Journal of Molecular Biology
Volume 283, Issue 2, 23 October 1998, Pages 489-506
Journal home page for Journal of Molecular Biology

Regular article
Principles governing amino acid composition of integral membrane proteins: application to topology prediction1

https://doi.org/10.1006/jmbi.1998.2107Get rights and content

Abstract

A new method is suggested here for topology prediction of helical transmembrane proteins. The method is based on the hypothesis that the localizations of the transmembrane segments and the topology are determined by the difference in the amino acid distributions in various structural parts of these proteins rather than by specific amino acid compositions of these parts. A hidden Markov model with special architecture was developed to search transmembrane topology corresponding to the maximum likelihood among all the possible topologies of a given protein. The prediction accuracy was tested on 158 proteins and was found to be higher than that found using prediction methods already available. The method successfully predicted all the transmembrane segments in 143 proteins out of the 158, and for 135 of these proteins both the membrane spanning regions and the topologies were predicted correctly. The observed level of accuracy is a strong argument in favor of our hypothesis.

Introduction

Integral membrane proteins play important and functionally diverse roles in living cells. So far, two basic classes are known, according to the structure of the membrane spanning segments. In the first class, all the transmembrane segments form an α-helical structure with lengths of 17 to 25 amino acid residues (von Heijne, 1994). Members of the second class are only known in the bacterial outer porins that have a 16-stranded β-barrel structure (Weiss & Schulz, 1992). While experimental structure determinations of globular proteins by means of X-ray crystallography are becoming more routine (Lattman, 1994), we cannot nurse such hopes for integral membrane proteins, due to the difficulties in crystallization of these proteins, though there are some new encouraging methods in sight (Gouaux, 1998).

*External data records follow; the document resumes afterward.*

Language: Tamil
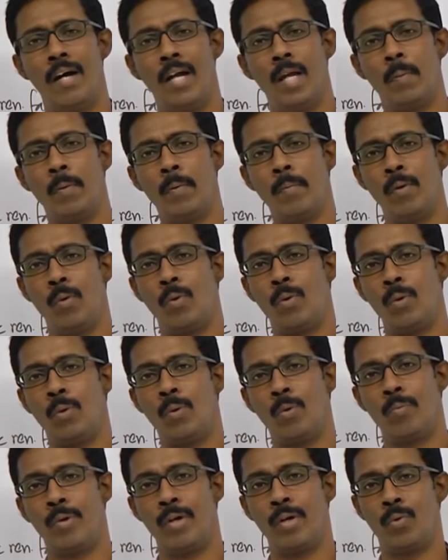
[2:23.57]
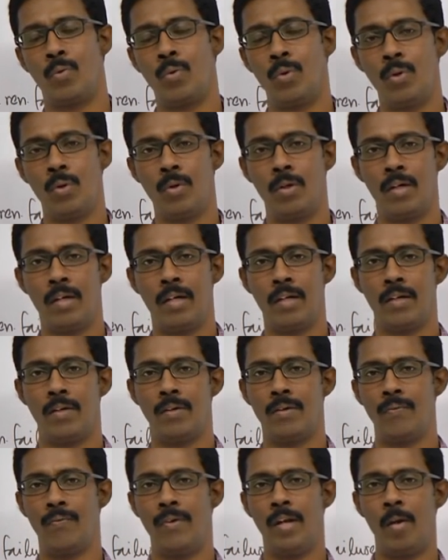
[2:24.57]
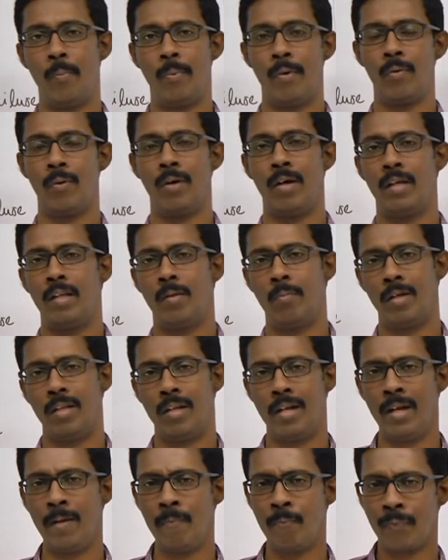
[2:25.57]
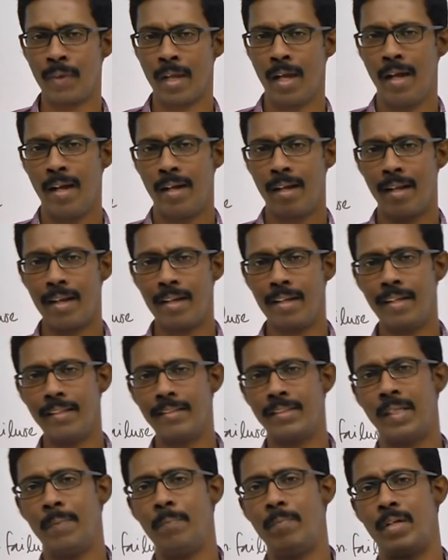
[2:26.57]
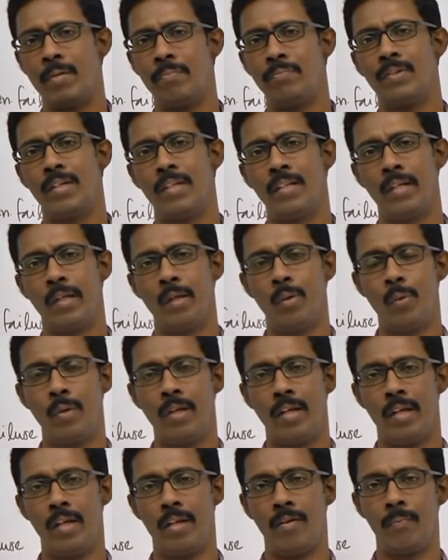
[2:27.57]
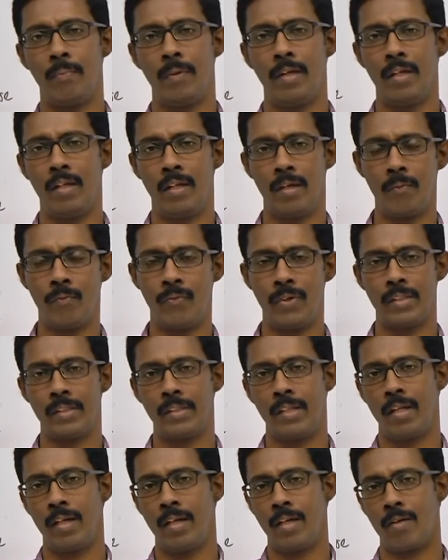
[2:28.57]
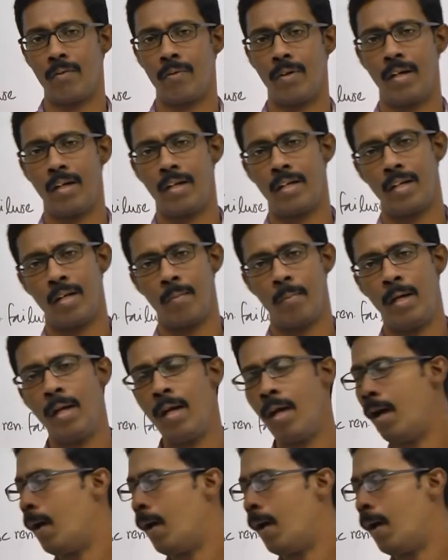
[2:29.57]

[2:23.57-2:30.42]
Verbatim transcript: எப்போவுமே ஒரு ஒரு மாதிரி குளிராக ஃபீல் பண்ணுவாங்க இந்த மாதிரி நிறைய சிம்டம்ஸும் அந்த யூடிஐ இன் இன்ஃபெக்ஷன் இருக்கிறவங்கக்கிட்ட நம்ம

However, it is commonly accepted that topology prediction of membrane proteins is easier, and results in higher accuracy than the prediction of the secondary structure of globular proteins. The number of known sequences is increasing rapidly, resulting in a large gap between that and the number of known structures. Since prediction methods are the most convenient and least expensive ways of determining proteins structures, there is a great demand for developing efficient prediction methods. In addition, comparison of prediction methods based on different ideas can help to reveal the principles governing the structure formation of proteins.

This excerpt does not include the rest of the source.